Ceci suggested one scenario of automated delivery by caravans of trucks on highways: “Imagine an autonomous vehicle train that starts at night when the traffic lets down and runs all night.”
A Smart City Near Data Center Alley
Even before Amazon announced plans to build its HQ2 project in the neighborhood now branded as National Landing, the leading developer in Crystal City was planning a major connectivity upgrade to take advantage of a non-obvious resource: fiber laid underground years ago for Arlington County’s government.

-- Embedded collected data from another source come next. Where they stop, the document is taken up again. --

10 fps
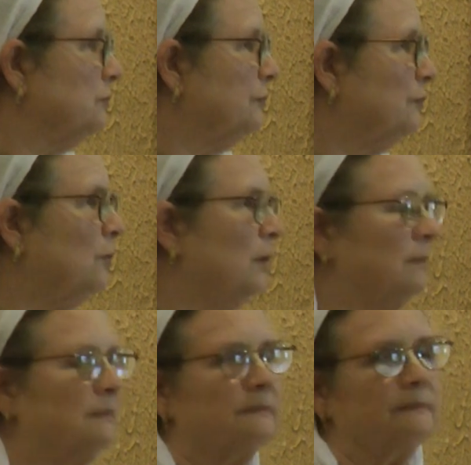
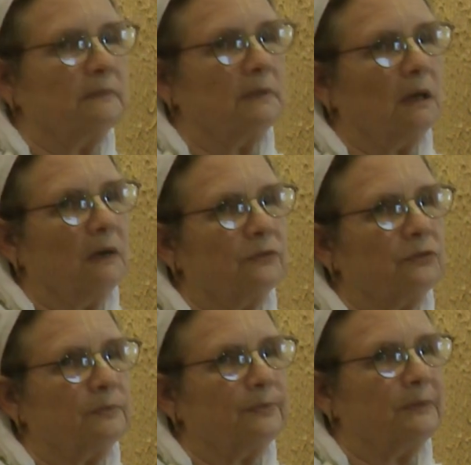form of the
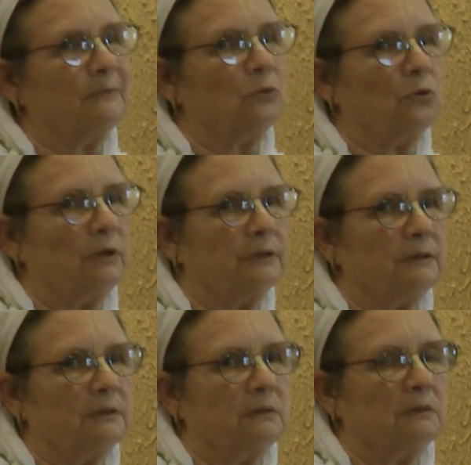Supreme
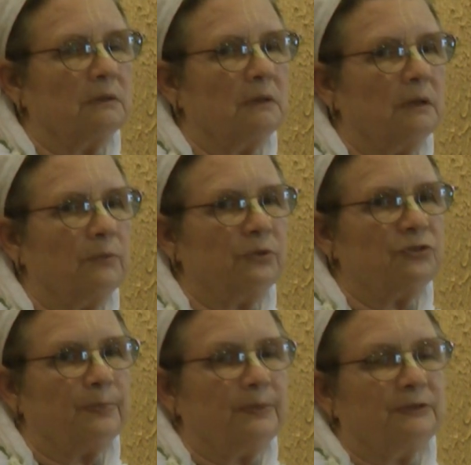Lord,
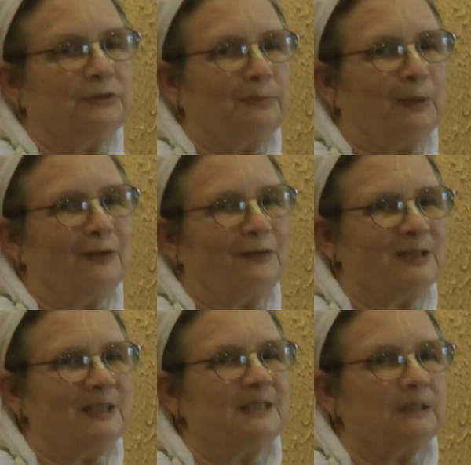which appears in
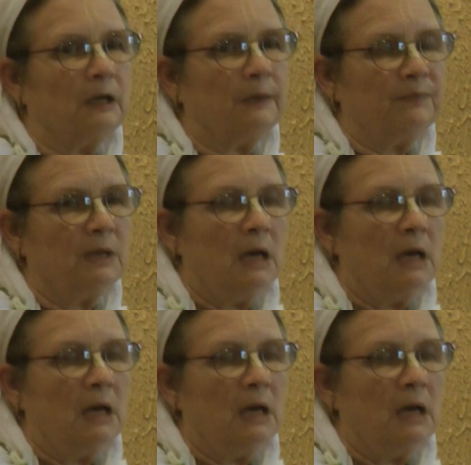Bhagavad Gita.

“There was already fiber in the ground,” said Evan Regan-Levine, executive vice president for strategic innovation and development at JBG SMITH Properties, Inc. (JBGS). “We could definitely ensure massive coverage.”
The county government had deployed that fiber both to connect offices and schools and as a bit of future-proofing, leaving capacity — both fiber JBGS could lease and space left open in the original conduit for additional fiber. Regan-Levine estimated that this saved the company a couple of years of work.
JBGS also did something unusual for any development firm: It bought its own spectrum, making a $25 million purchase of seven blocks of 5G-ready Citizens Broadband Radio Service spectrum in 2020 at an auction run by the Federal Communications Commission. In July of 2021, it signed up AT&T as its smart-city partner.
“We’re not intrinsically technologists,” Regan-Levine said. “But we know how to make enabling investments that will benefit our customers and deliver competitive, cutting-edge products for them. National Landing will be the prototype for how cities will look in the future.”
The first output of this effort will be high-speed millimeter-wave 5G running up and down National Landing. After that will come two compact data centers that JBGS’s commercial and institutional tenants can use to host applications that they want to make available throughout the neighborhood.
“Whatever high-end application you want to do, you can put it in this center,” Regan-Levine said. “That lets you access it from any of your buildings.”
In the short term, that means bandwidth for applications including computer vision, augmented reality, and virtual reality; looking at the longer term, companies working on critical U.S. Department of Defense projects could benefit from the extra computing power. The fiber underlying this digital infrastructure also allows some of the fastest possible access to the vast arrays of data centers to the west in Loudoun and Prince William counties.
Spreading Street Smarts
Cars have become increasingly smart, but they’re still not good at sharing those smarts. Duminda Wijesekera, a professor of computer science at George Mason University’s Volgenau School of Engineering, is working on ways to let more drivers — and, someday, autonomous vehicles — learn from others’ road experience.
“Look at the wealth of information inside the automated braking systems controller. It knows if one side of the road is slipping,” he said, referring to the systems that have been standard on cars for decades. “If every car translated this, everybody else would have immense capability to avoid slipping and sliding.”
But the system Wijesekera and his colleagues are working on doesn’t assume that every vehicle will have the ability to share its sense of the road via 5G. Instead, they envision having enough vehicles share road data with existing roadside terminals. They would then leverage 5G’s mobile edge-computing capabilities to analyze that data, derive a ground truth, and communicate that to other road users through digital road signs.
Wijesekera noted that this architecture would lend itself to early adoption in fleet use cases, such as buses, police cars, and even delivery robots. He also emphasized how the system should work on mid-band frequencies, not just the fast (but scarce) millimeter-wave frequencies so often highlighted in 5G hype.
It’s yet another example of treating 5G as a gear in a machine, not a goal in itself. As Wijesekera put it, “Just because you have 5G doesn’t solve a lot of problems.”